Brief → What the task requires is an exact printout of the listing below, pictures excluded.

Dataset content →
=== Section Start ===

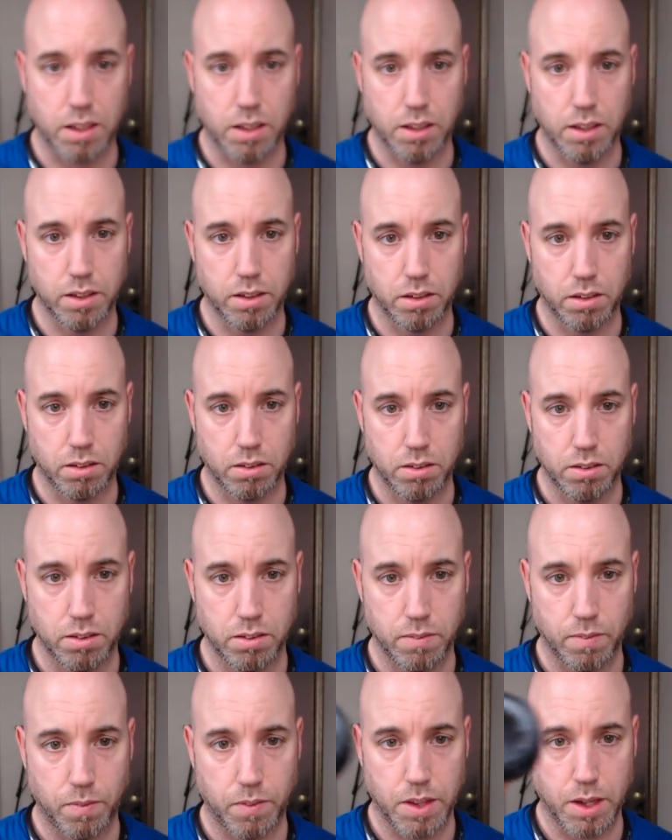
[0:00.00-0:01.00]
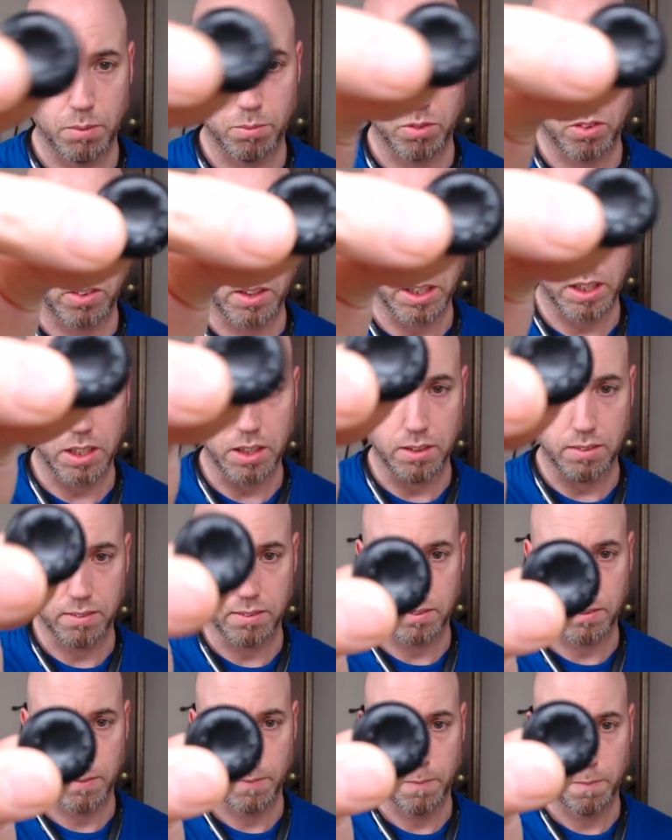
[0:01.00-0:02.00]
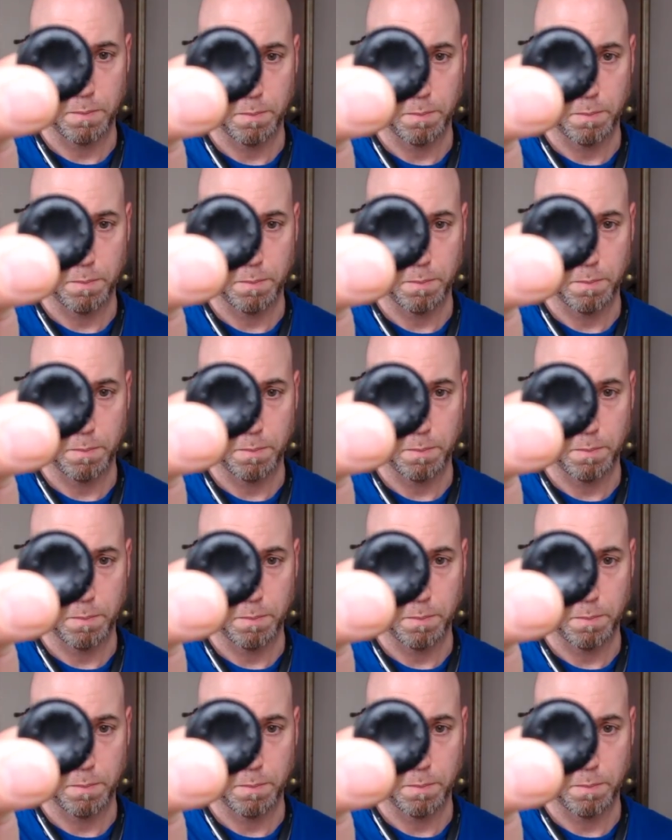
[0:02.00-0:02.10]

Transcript: little thumb stickies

=== Section End ===

Result of the task →
[0:00.00-0:01.00]
[0:01.00-0:02.00]
[0:02.00-0:02.10]

Transcript: little thumb stickies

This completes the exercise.